◆ **Brief**: The data below should be copied over with complete accuracy.

◆ **Data to process**:
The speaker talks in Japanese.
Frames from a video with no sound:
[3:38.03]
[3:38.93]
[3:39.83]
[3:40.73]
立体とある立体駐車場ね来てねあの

◆ **Exercise solution**:
The speaker talks in Japanese.
Frames from a video with no sound:
[3:38.03]
[3:38.93]
[3:39.83]
[3:40.73]
立体とある立体駐車場ね来てねあの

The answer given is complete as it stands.